Other videos that have gone viral here are far more sinister.

A middle-aged man in an orange jacket is punched and pushed to the ground as he tries to get through a large crowd of stationary riot police.

A young man lying prostrate on the ground is kicked in the head several times as a young woman pleads with them to stop.

Avtandil Kuchava endured a similar ordeal from police in unmarked black clothing and after two days in hospital he is now recovering at home.

“There were four people at the beginning, but after I was knocked out I didn’t know how many were beating me. When I opened my eyes someone’s foot was coming towards my face and I blacked out a second time.

“After I opened my eyes the third time, someone broke my collarbone with his hand. Then I blacked out, and the next time I came round I was being taken to the police station in a car.”

The BBC has approached Georgia’s ministry of internal affairs for comment but has so far not received a response.

The ministry has however said that 113 law enforcement officers have been injured since the protests began and that police have come under attack from “blunt objects, pyrotechnics, and flammable objects”. It says it is “protecting public order” and that “each violation will be followed by an appropriate legal response”.

Avtandil Kuchava says a formal investigation into his case has begun, but he holds out little hope of any result, even though there were plenty of CCTV cameras in front of the Georgian parliament, where it happened.

Although he was attacked early on Saturday, Georgian lawyers say police continue to inflict what they call torture on protesters.

The Legal Aid Network says most of those held on Monday were “brutally beaten”. Public ombudsman Levan Ioseliani has said that because most of the injuries have been to “the face, eye and head area”, that suggests police may have used violent methods as a means of punishment.

Getty Images Police bundle a protester in Georgia to the ground on a darkened street in the capitalGetty Images

Police have been accused of using disproportionate force and of deliberately targeting protesters’ faces and heads

One man in his early 20s was hit in the eye by a tear-gas canister on Tuesday and taken to hospital where he was placed in an induced coma.

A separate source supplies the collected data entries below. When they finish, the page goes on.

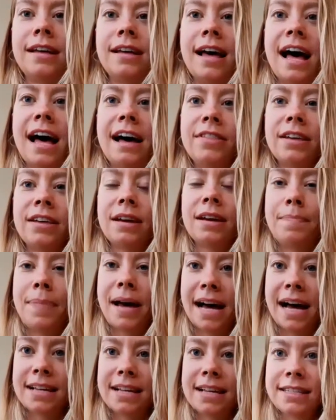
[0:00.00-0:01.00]
have the
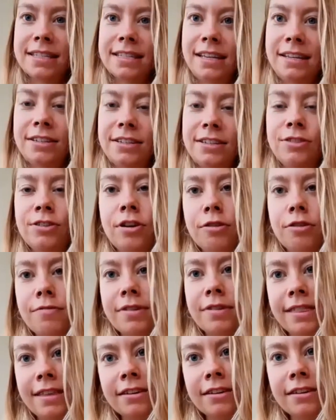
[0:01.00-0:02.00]
capacity to go to a
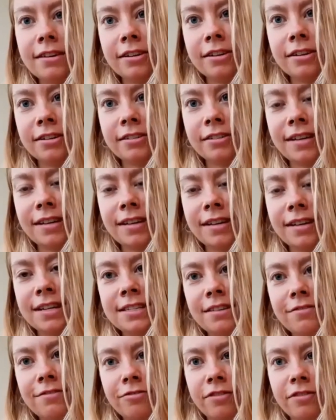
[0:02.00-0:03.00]
theater and
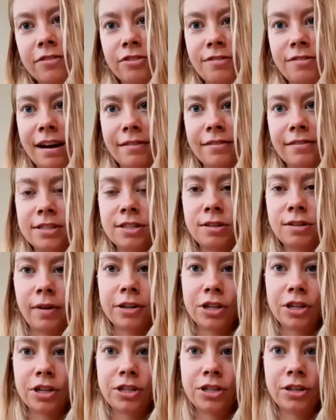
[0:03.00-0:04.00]
sit for a few hours to
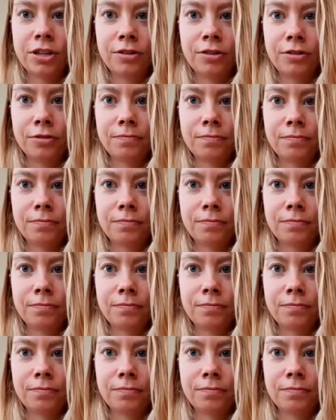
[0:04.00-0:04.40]
watch a show.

Georgia’s prime minister has acknowledged there has been violence “on both sides”, but he has singled out opposition parties and non-government organisations for stirring up the protests and blamed members of “violent gangs” for the unrest.

The protesters returned to the main avenue outside parliament again on Tuesday night, demanding a re-run of contested elections which monitoring groups say were marred by a string of violations.

Nikolas, 30, was undeterred by the risk of arrest or injury: “Cases like that cause more anger. It’s impossible for us to step back now.”

Hopes of convincing the constitutional court to annul the 26 October parliamentary elections were dashed on Tuesday when it rejected a lawsuit from Georgia’s pro-Western President Salome Zourabichvili, and the four main opposition groups that she has backed.

Meanwhile, further arrests have been reported outside parliament during the sixth night of protests.

Outside a detention centre on the outskirts of Tbilisi where many of the arrested protesters are being held, a group of activists held up posters of badly bruised protesters while one of them chanted “freedom for detainees” through a megaphone.

“We want the international community to understand that this is not only a fight for Georgian people but it’s a fight between Russia and Western values,” said one of the activists, Mari Kapadnadze.